Les groupes français seront redevables d’un impôt supplémentaire à compter de 2024…
La réforme fiscale internationale de l’OCDE prévoyant l’instauration, au niveau mondial, d’une imposition minimale de 15 % à la charge des groupes multinationaux opérant dans plusieurs juridictions a été introduite dans le droit communautaire en décembre 2022 par la directive « Pilier 2 » (Dir. UE 2022/2523 du 14-12-2022). Celle-ci prévoit une transposition des règles « GloBE » (« Global Anti-Base Erosion » ou « règles globales anti-érosion de la base d’imposition ») dans les législations nationales des États membres au plus tard le 31 décembre 2023, avec une première application sur les exercices fiscaux ouverts en 2024.
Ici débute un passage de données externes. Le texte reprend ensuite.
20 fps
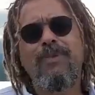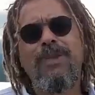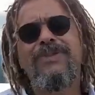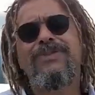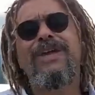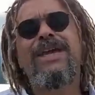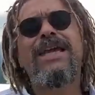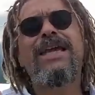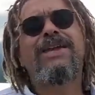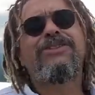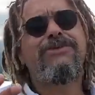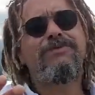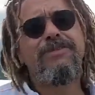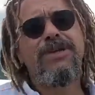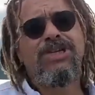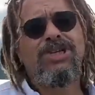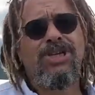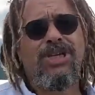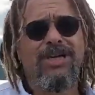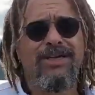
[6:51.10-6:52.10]
The 8th
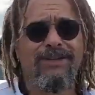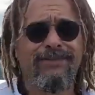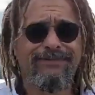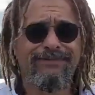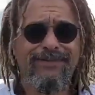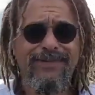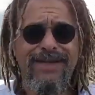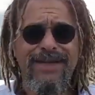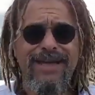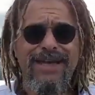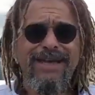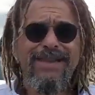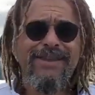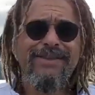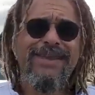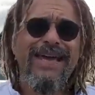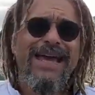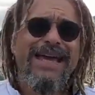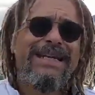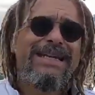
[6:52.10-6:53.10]
Michigan,
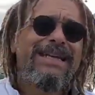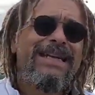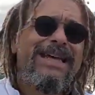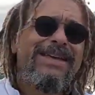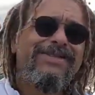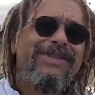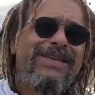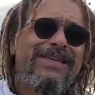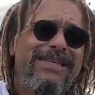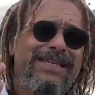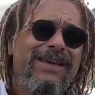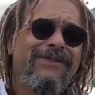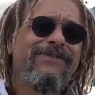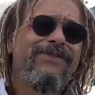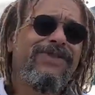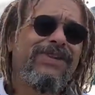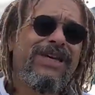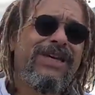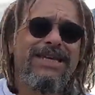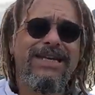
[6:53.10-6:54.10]
then the
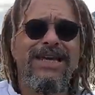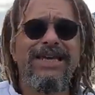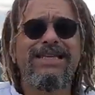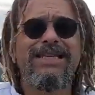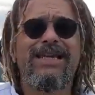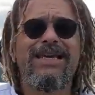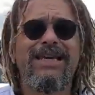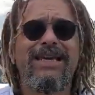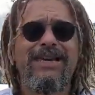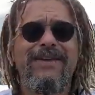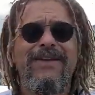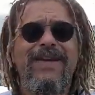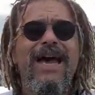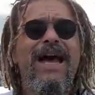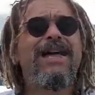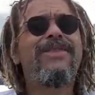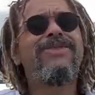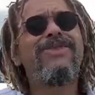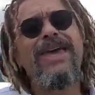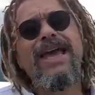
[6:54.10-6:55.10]
7th Connecticut,
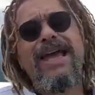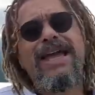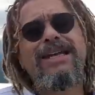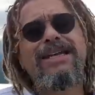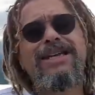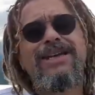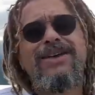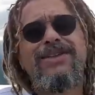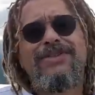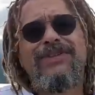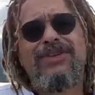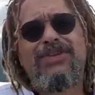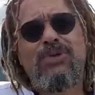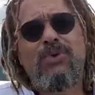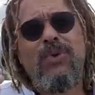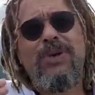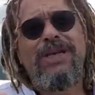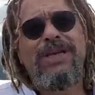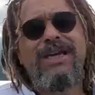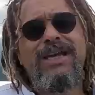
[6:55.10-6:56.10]
and then the
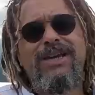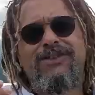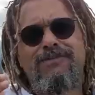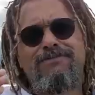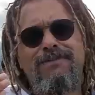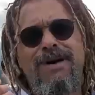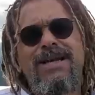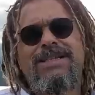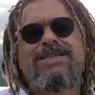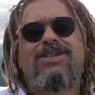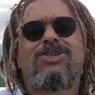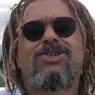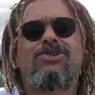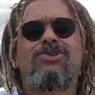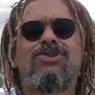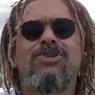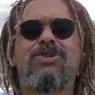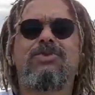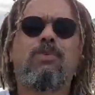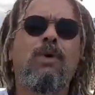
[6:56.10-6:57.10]
28th
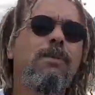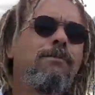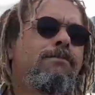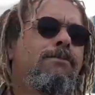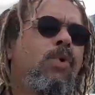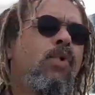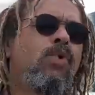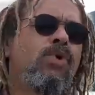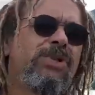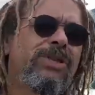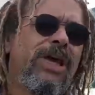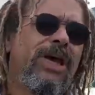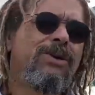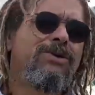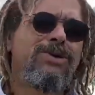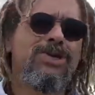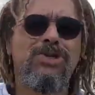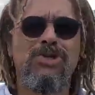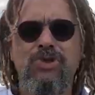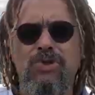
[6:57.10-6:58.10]
Massachusetts were mowed
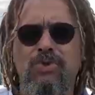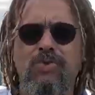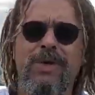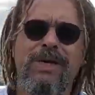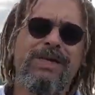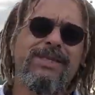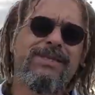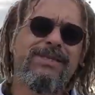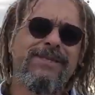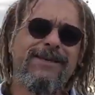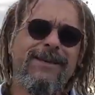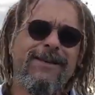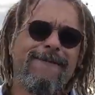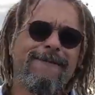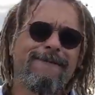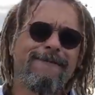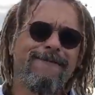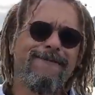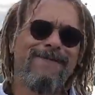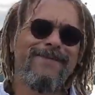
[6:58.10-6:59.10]
down and swayed.
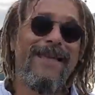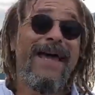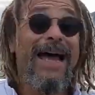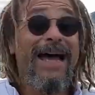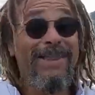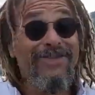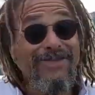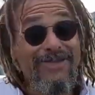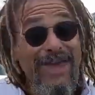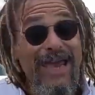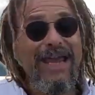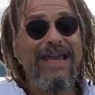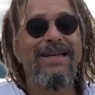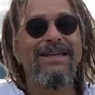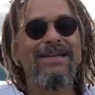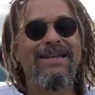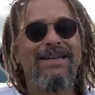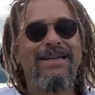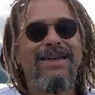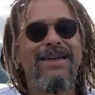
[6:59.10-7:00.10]
And
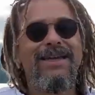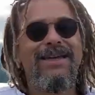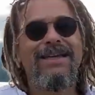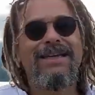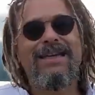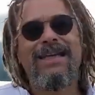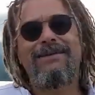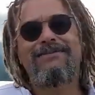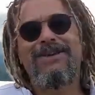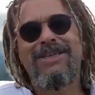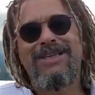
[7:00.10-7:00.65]
then came the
En France, elle concernera tous les groupes, y compris ceux opérant dans une seule juridiction de l’Union européenne, dès lors que leur chiffre d’affaires consolidé annuel est supérieur à 750 M€ sur au moins deux des quatre exercices précédents. Les entreprises concernées devront alors calculer un taux effectif d’impôt (TEI) selon les règles GloBE dans chacune des juridictions où elles opèrent et seront redevables d’un impôt complémentaire (« top-up tax ») si ce taux est inférieur au taux minimal de 15 %.
À ce jour, la France n’a pas encore transposé les règles GloBE dans sa législation nationale.
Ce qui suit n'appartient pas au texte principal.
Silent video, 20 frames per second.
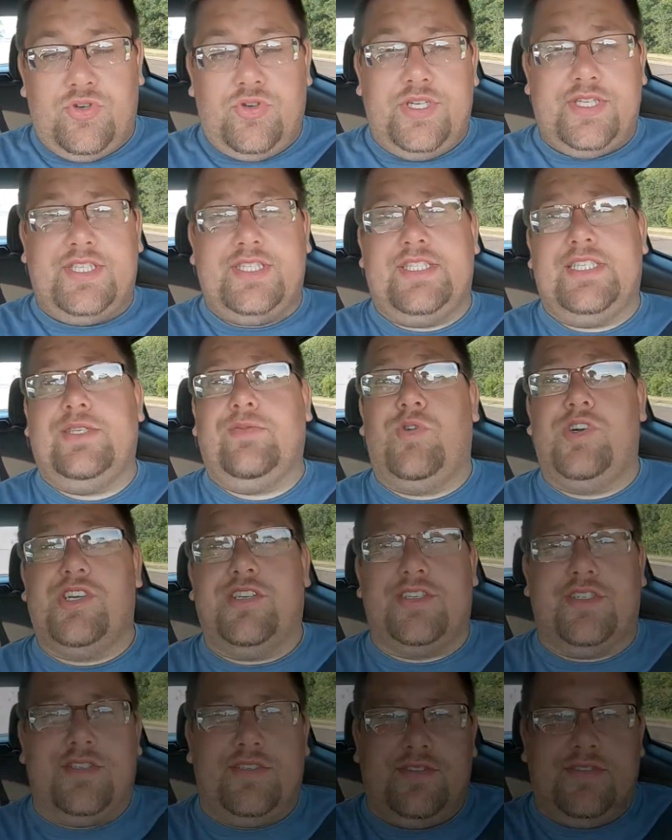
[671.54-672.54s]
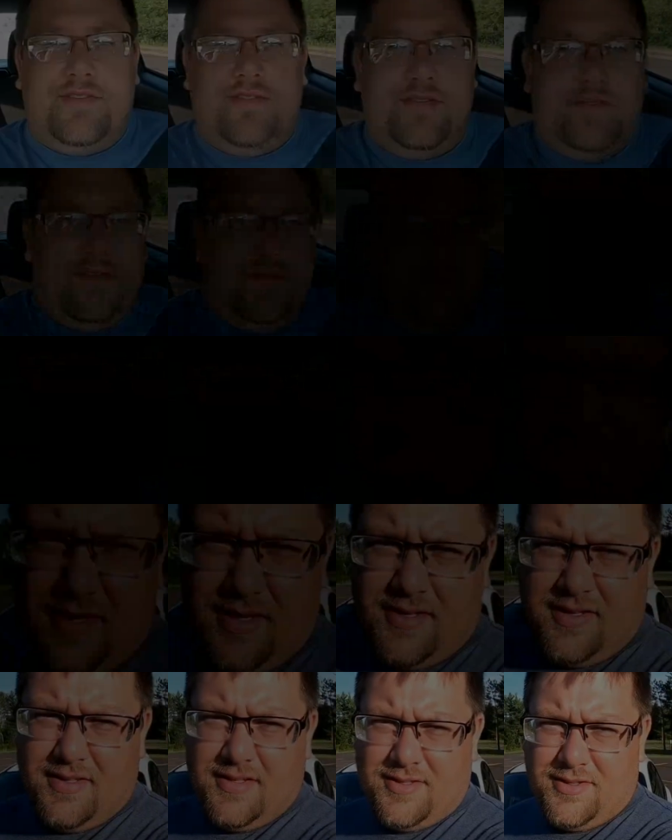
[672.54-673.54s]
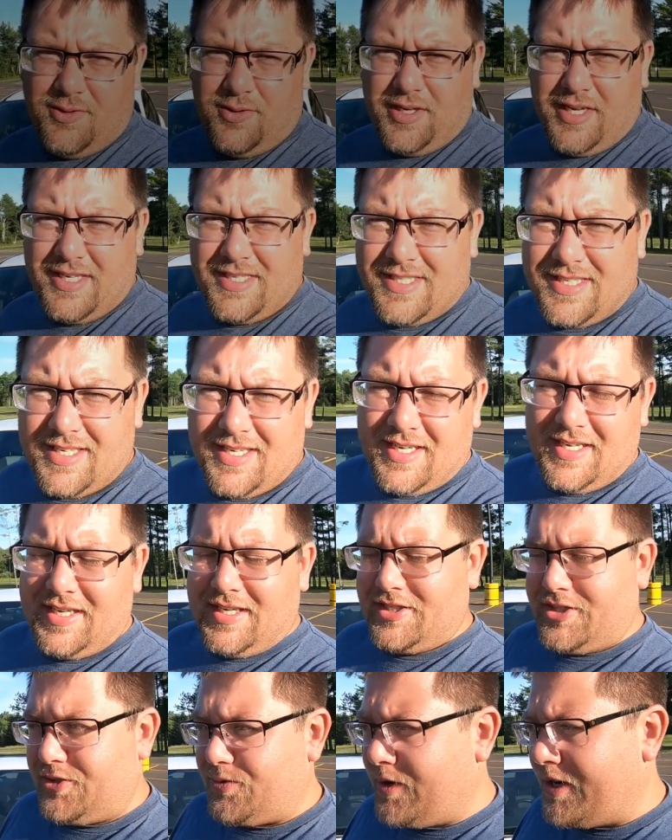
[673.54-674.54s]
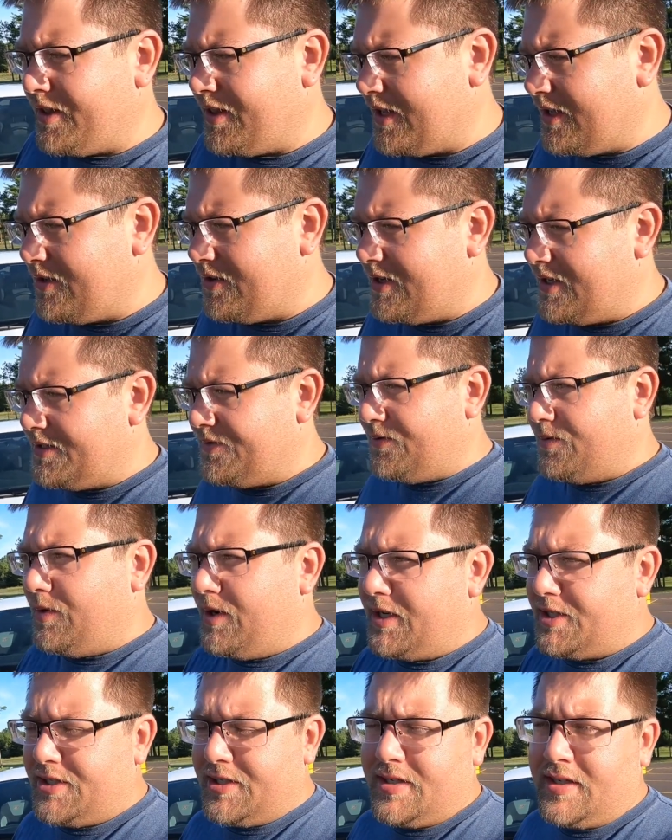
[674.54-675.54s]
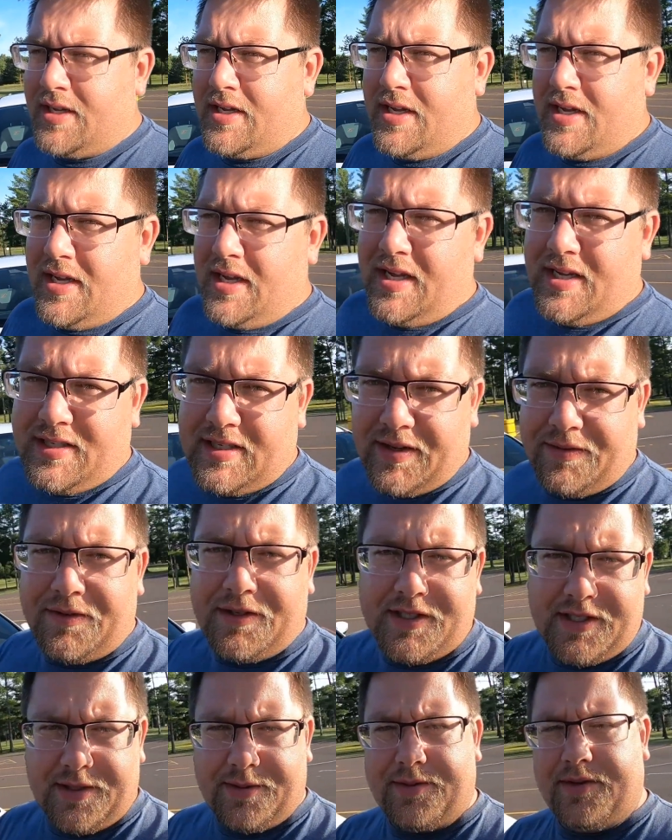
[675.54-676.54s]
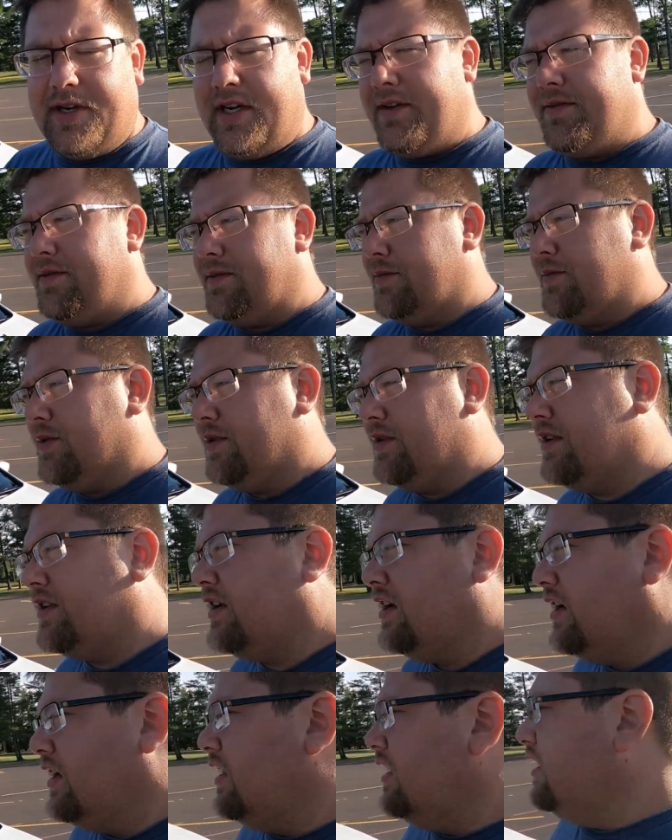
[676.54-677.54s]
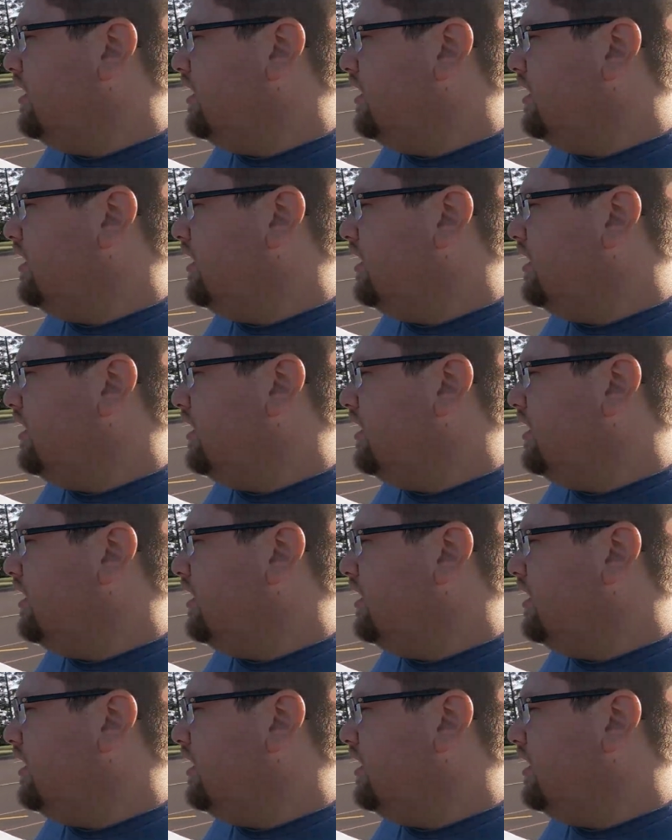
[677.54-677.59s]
get this thing washed. So guys, just want to thank you guys for watching. Definitely subscribe for more. I'm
… mais des différences temporaires existeront dès 2023
Compte tenu de ce calendrier et en l’absence de règlement de l’ANC, les groupes établissant leurs comptes consolidés au titre de leur exercice clôturant au 31 décembre 2023 se trouveraient contraints de prendre en compte le dispositif GloBE dans le calcul de leurs impôts différés (pour plus de détails, voir FRC 7/23 inf. 4).
L’ANC introduit une exception au principe de reconnaissance des impôts différés en lien avec « Pilier 2 »…
Devant la complexité des calculs et les délais laissés aux groupes pour mettre en œuvre la réforme fiscale, il devenait urgent que l’Autorité des normes comptables amende le règlement ANC n° 2020-01 afin d’y introduire, à l’instar des IFRS, une exception à la constatation d’imposition différée induite par « Pilier 2 ». C’est désormais chose faite.
Pour rappel, le règlement ANC n° 2020-01 pose un principe de reconnaissance obligatoire (sauf exceptions ciblées ; voir Mémento Comptes consolidés n° 3658) des impôts différés, au titre notamment de :
toutes les différences temporaires imposables ; et
toutes les différences temporaires déductibles, dès lors que le recouvrement de l’impôt différé actif qui en résulte est probable.
Le règlement ANC n° 2023-02 (en cours d’homologation) modifiant le règlement ANC n° 2020-01 prévoit désormais une exception à la comptabilisation des actifs et des passifs d’impôts différés liés à l’application des règles GloBE, et ce, de manière définitive (Règl. ANC 2020-01 art. 272-7).
Cet amendement n’entrera en vigueur qu’à compter de la date de sa publication au Journal officiel.
Pour les comptes consolidés semestriels et les clôtures décalées de 2023, voir FRC 7/23 inf. 4.
… sous réserve d’une information en annexe dès 2023
Le règlement ANC n° 2023-02 (en cours d’homologation) impose aux groupes concernés une obligation d’information dans l’annexe des comptes consolidés.
Pour les exercices ouverts avant l’entrée en vigueur du dispositif GloBE, c’est-à-dire en 2023, les groupes devront fournir dans leur annexe des informations qualitatives, mais également des informations quantitatives (si disponibles) sur leur exposition à l’imposition minimum mondiale (Règl. ANC 2020-01 art. 282-27).
Exemple :
Le règlement ANC n° 2020-01 (commentaire IR 4 sous l'article 282-27) donne à titre d’exemple :
pour les informations qualitatives : des informations sur la ou les entités touchées par l’impôt minimum mondial et les principales juridictions dans lesquelles le groupe est exposé ;
pour les informations quantitatives, si disponibles :
une indication de la proportion des bénéfices d’une entité qui pourrait être soumise à l’impôt minimum mondial et le taux d’imposition effectif moyen applicable à ces bénéfices ; ou
la façon dont le taux d’imposition effectif moyen de l’entité serait impacté si l’impôt minimum mondial était en vigueur.
Pour les exercices ouverts après l’entrée en vigueur du dispositif GloBE, c’est-à-dire en 2024, l’annexe devra indiquer de manière distincte, en complément de la ventilation entre impôts exigibles et impôts différés, la charge d’impôt comptabilisée au titre du dispositif GloBE.
En effet, le compte de résultat consolidé ne présente qu’une rubrique « Impôts sur le résultat » comprenant l’ensemble des impôts exigibles et différés qui ne permet pas d’avoir cette information en lecture directe.